::: Provided material
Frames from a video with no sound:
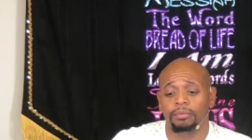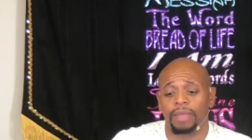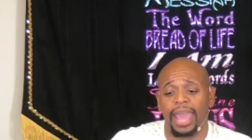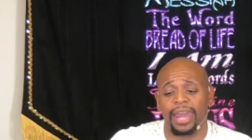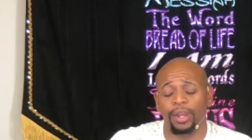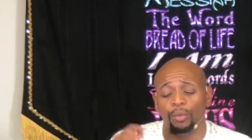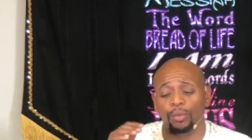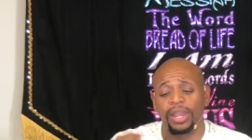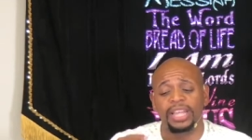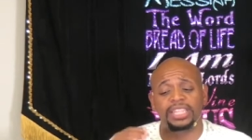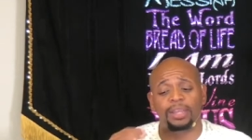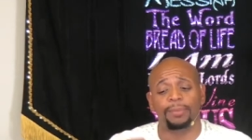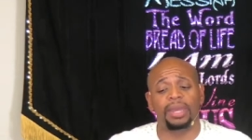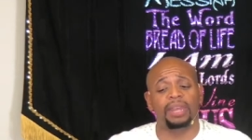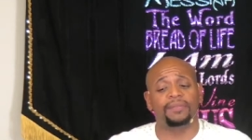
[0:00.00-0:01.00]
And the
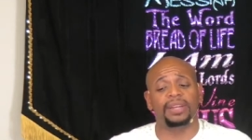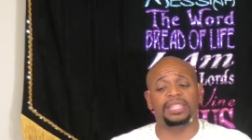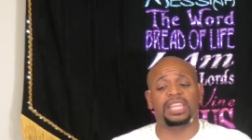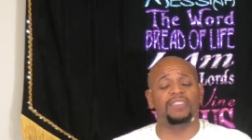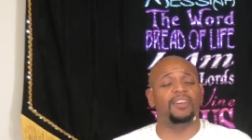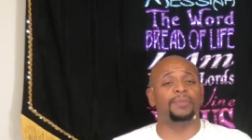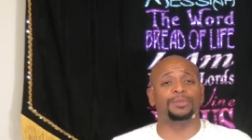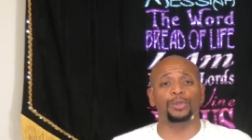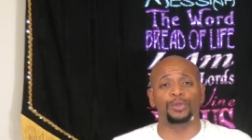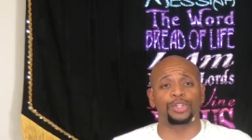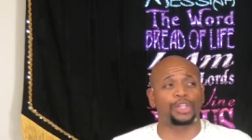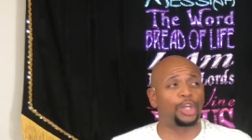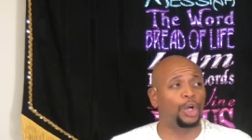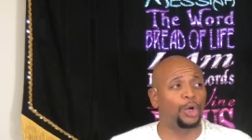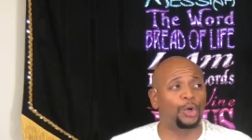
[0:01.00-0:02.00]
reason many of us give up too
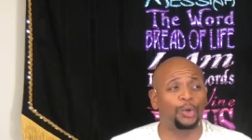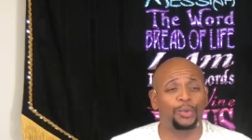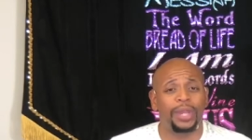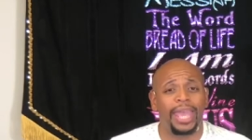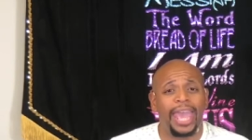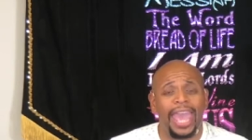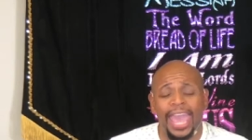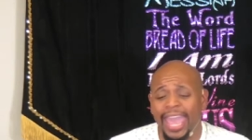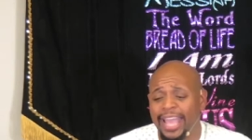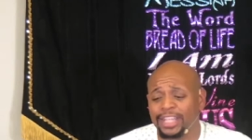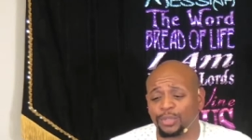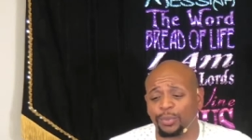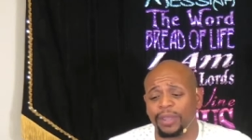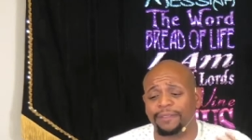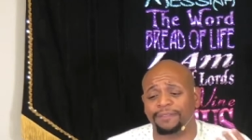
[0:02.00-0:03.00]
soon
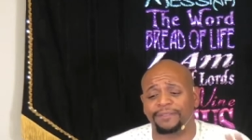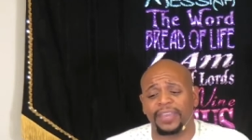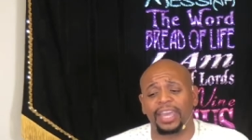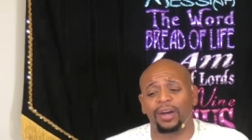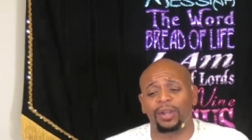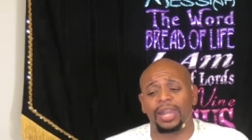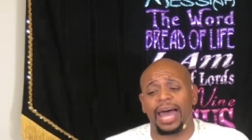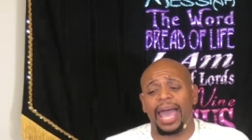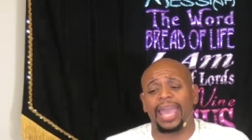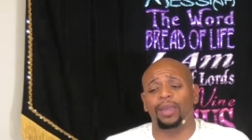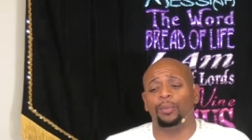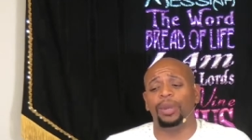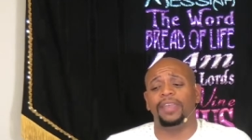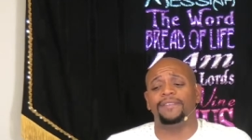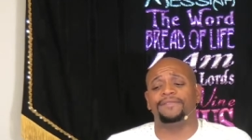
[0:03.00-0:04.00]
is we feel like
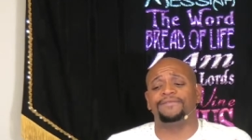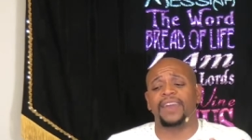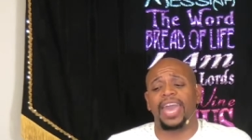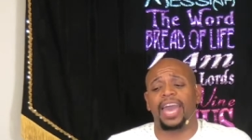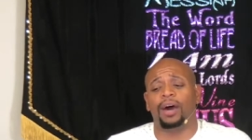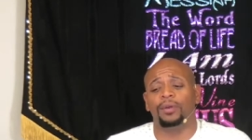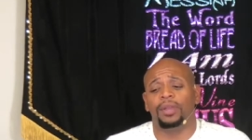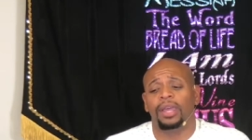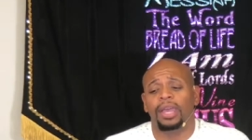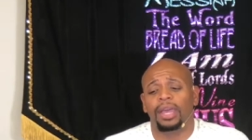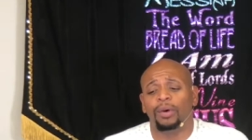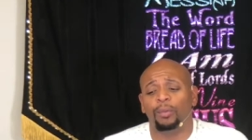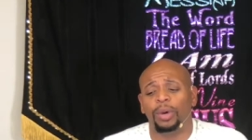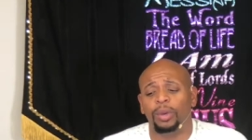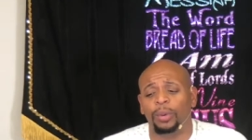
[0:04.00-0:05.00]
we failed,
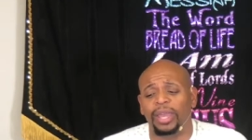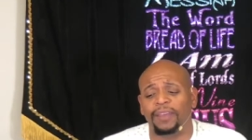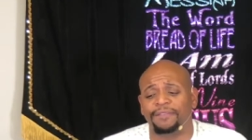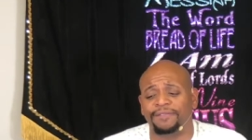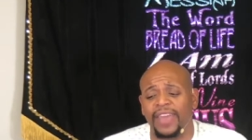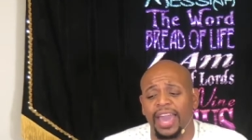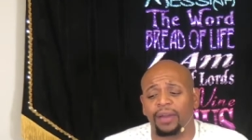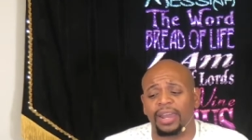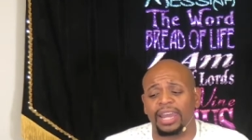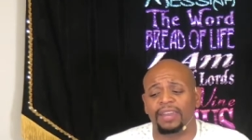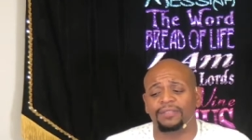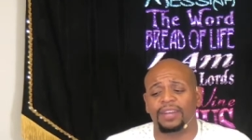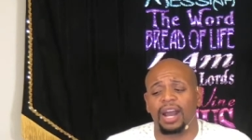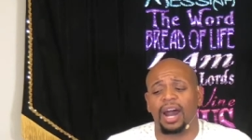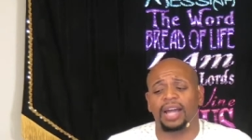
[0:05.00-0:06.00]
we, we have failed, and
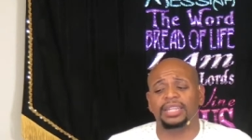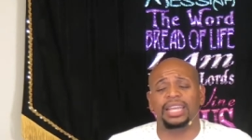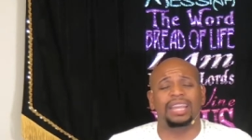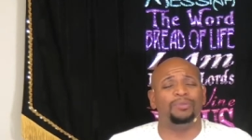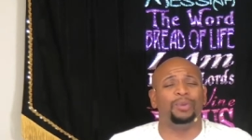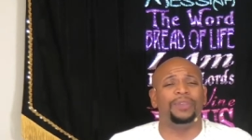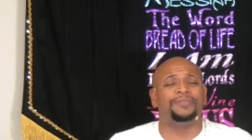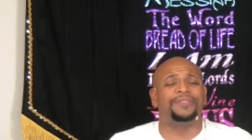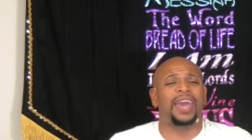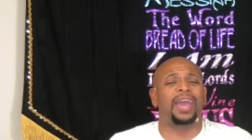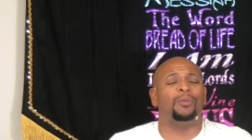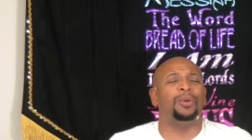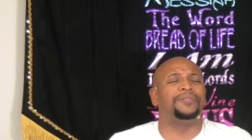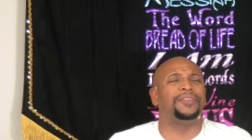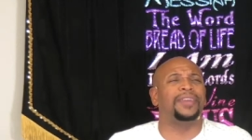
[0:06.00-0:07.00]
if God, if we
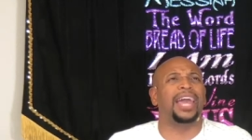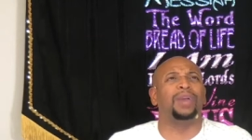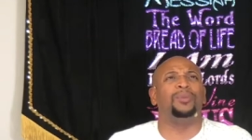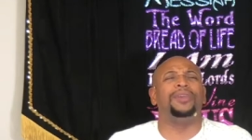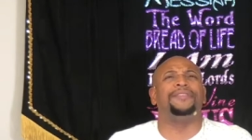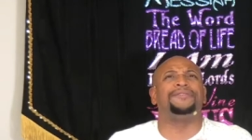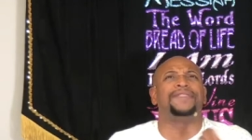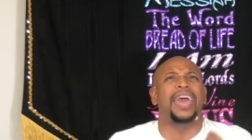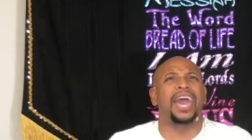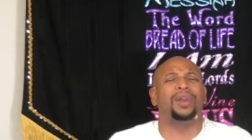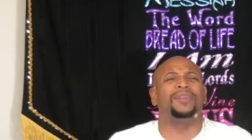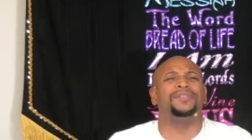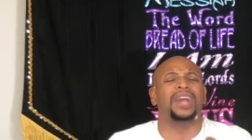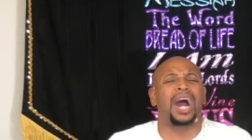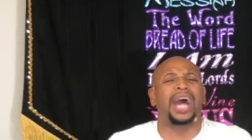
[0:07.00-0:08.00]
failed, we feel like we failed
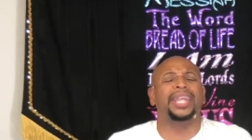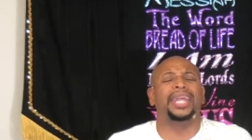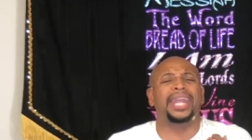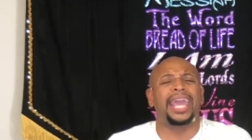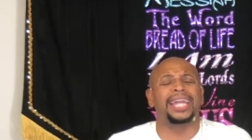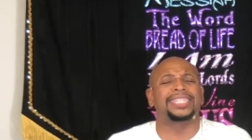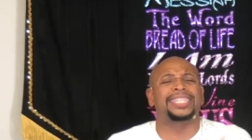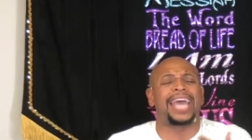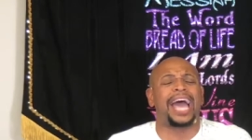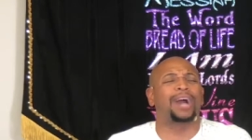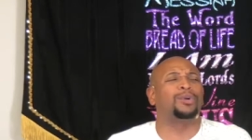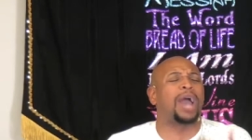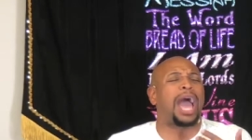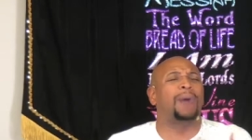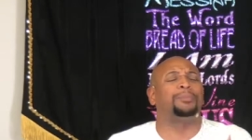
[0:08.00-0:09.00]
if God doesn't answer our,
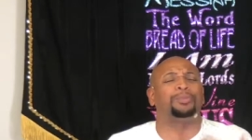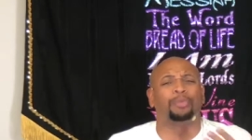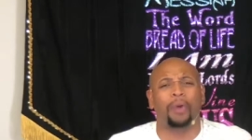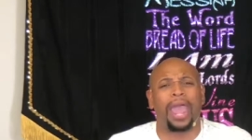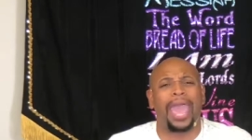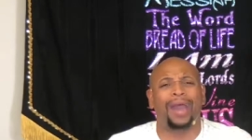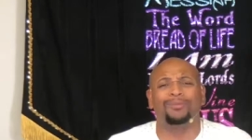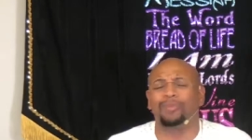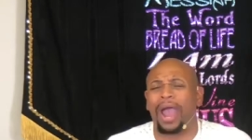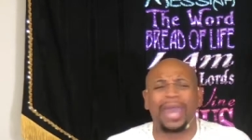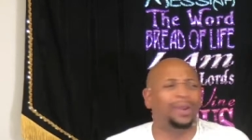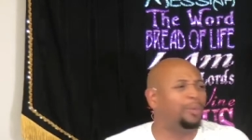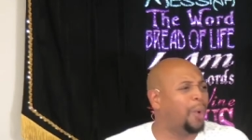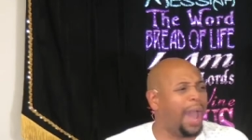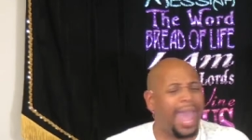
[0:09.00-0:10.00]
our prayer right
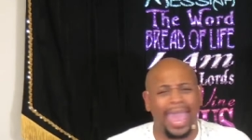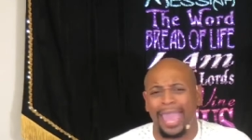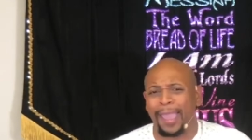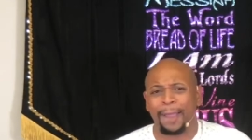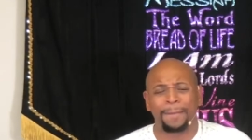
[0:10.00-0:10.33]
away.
::::::
> **Activity**
Set out, exactly as given, the line that contains "[0:07.00-0:08.00]" along with each line after it through the end of the records above; omit the pictures.

> **Answer to this problem**
[0:07.00-0:08.00]
failed, we feel like we failed
[0:08.00-0:09.00]
if God doesn't answer our,
[0:09.00-0:10.00]
our prayer right
[0:10.00-0:10.33]
away.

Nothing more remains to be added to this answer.